**Work to be completed**: Repeat the records below exactly, leaving out any pictures.

**Task material**:

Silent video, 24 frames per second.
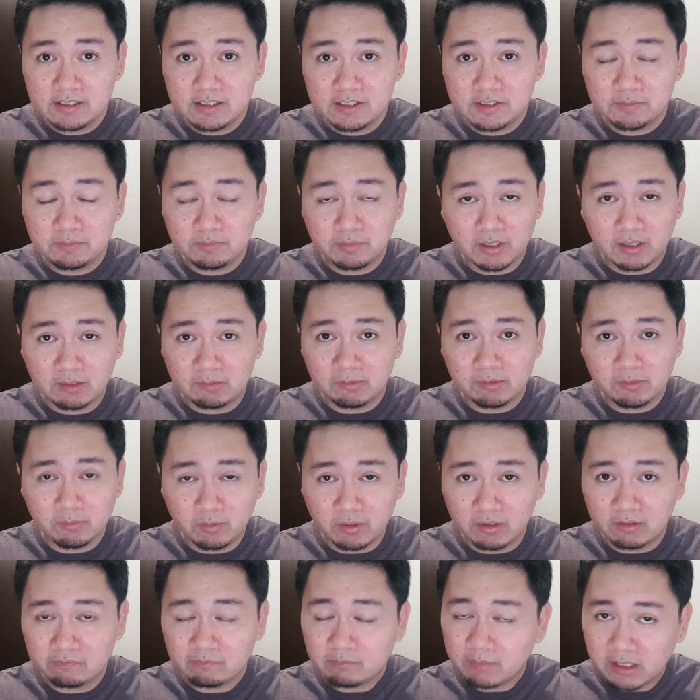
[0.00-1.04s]
This is probably
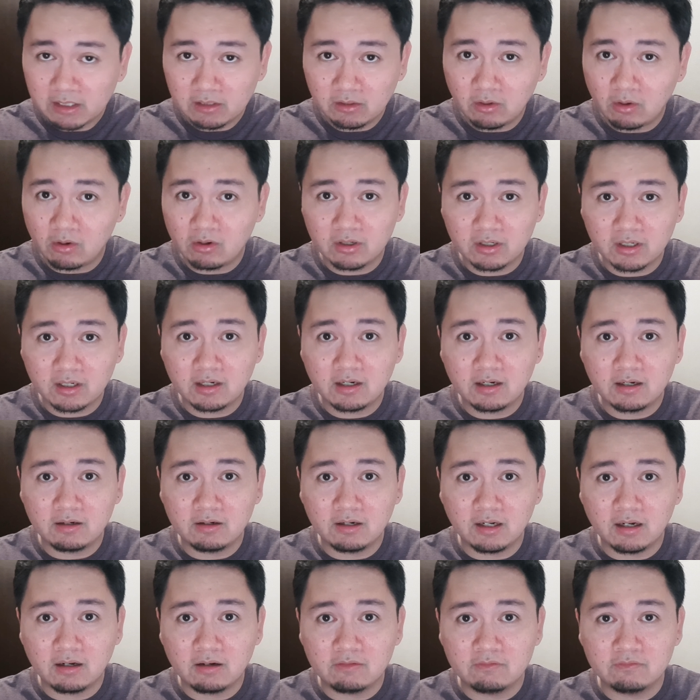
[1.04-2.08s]
one of my longer
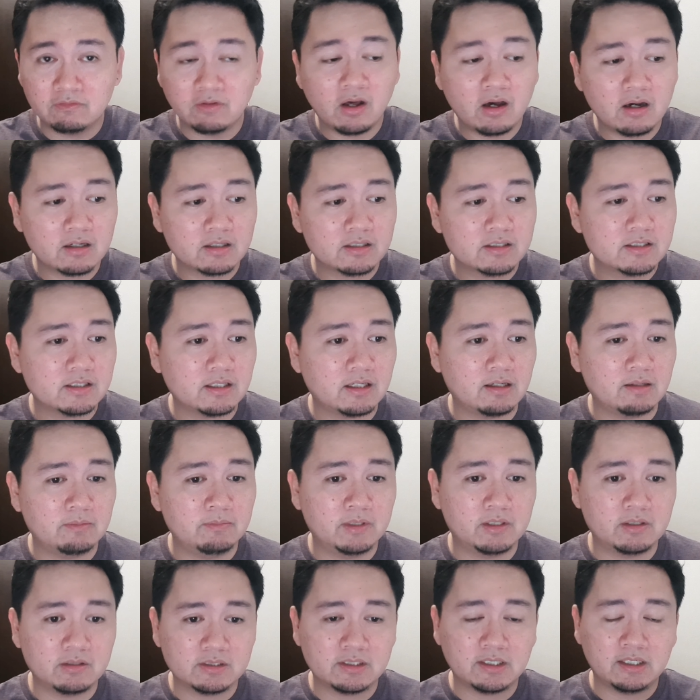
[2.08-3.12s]
vlogs
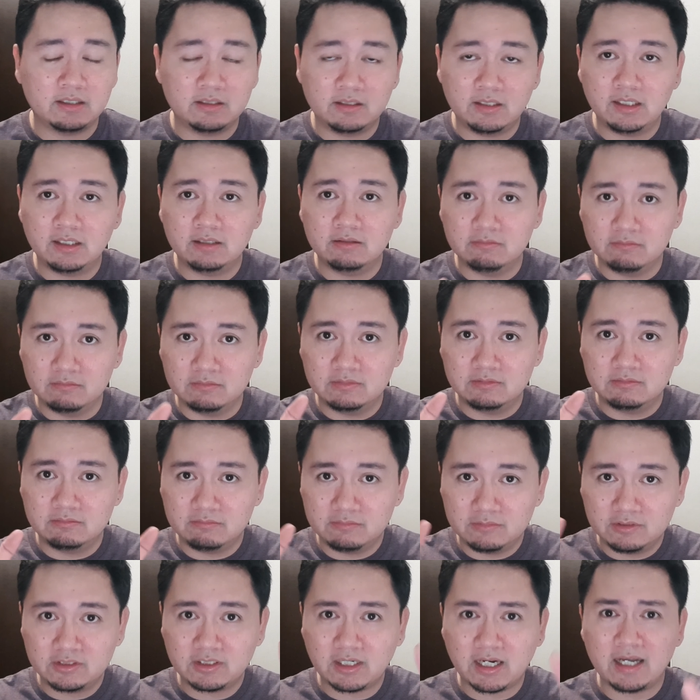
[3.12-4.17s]
because I did
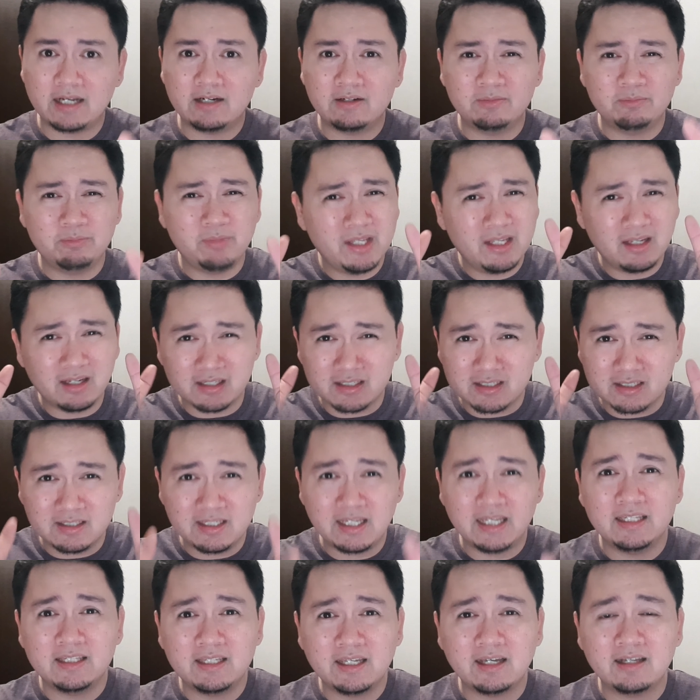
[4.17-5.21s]
try to be as
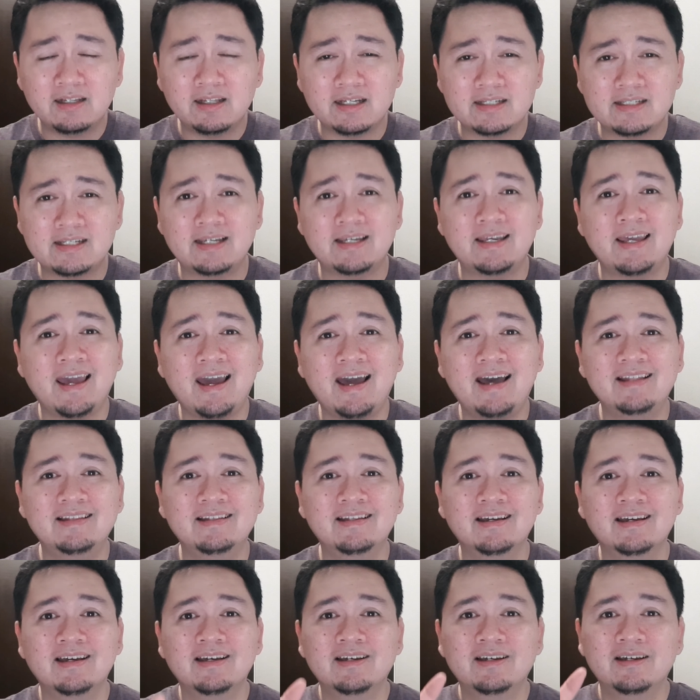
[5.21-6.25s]
detailed as I
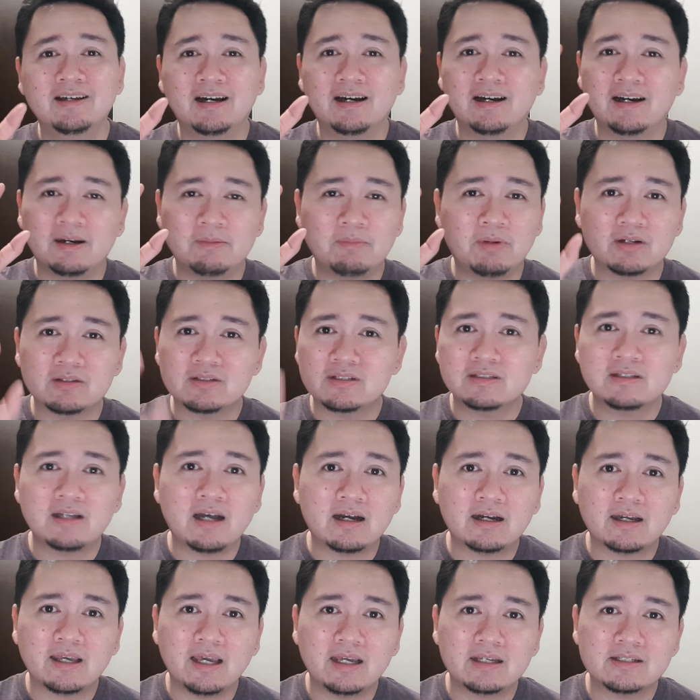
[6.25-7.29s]
can about
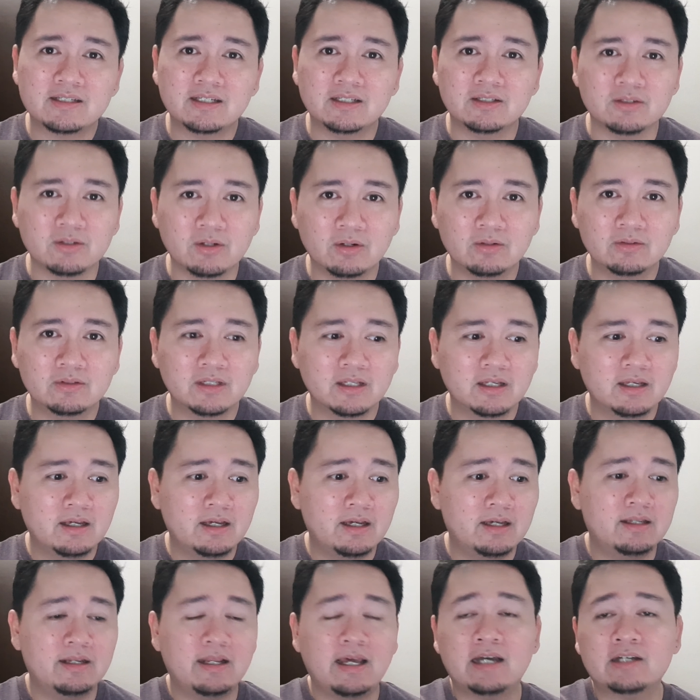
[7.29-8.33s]
StockX and GOAT,
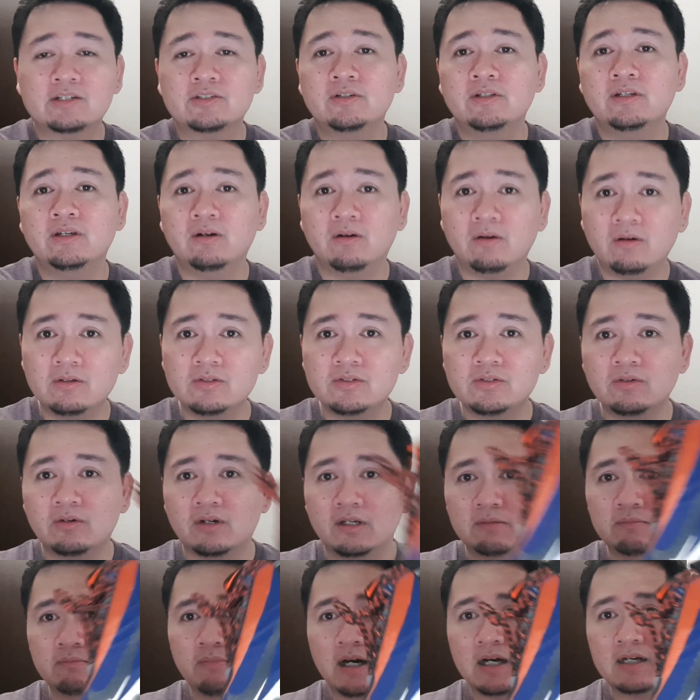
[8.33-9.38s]
and actually also
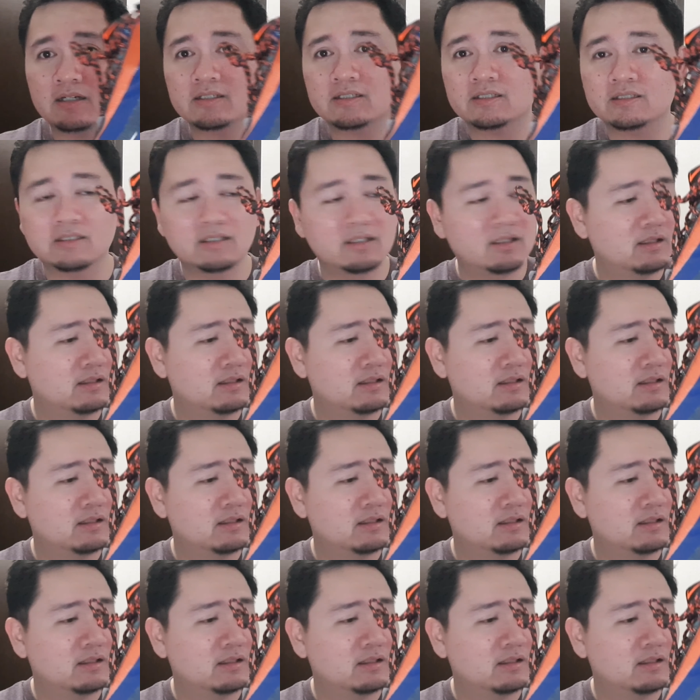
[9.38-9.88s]
unboxed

**Result below**:
Silent video, 24 frames per second.
[0.00-1.04s]
This is probably
[1.04-2.08s]
one of my longer
[2.08-3.12s]
vlogs
[3.12-4.17s]
because I did
[4.17-5.21s]
try to be as
[5.21-6.25s]
detailed as I
[6.25-7.29s]
can about
[7.29-8.33s]
StockX and GOAT,
[8.33-9.38s]
and actually also
[9.38-9.88s]
unboxed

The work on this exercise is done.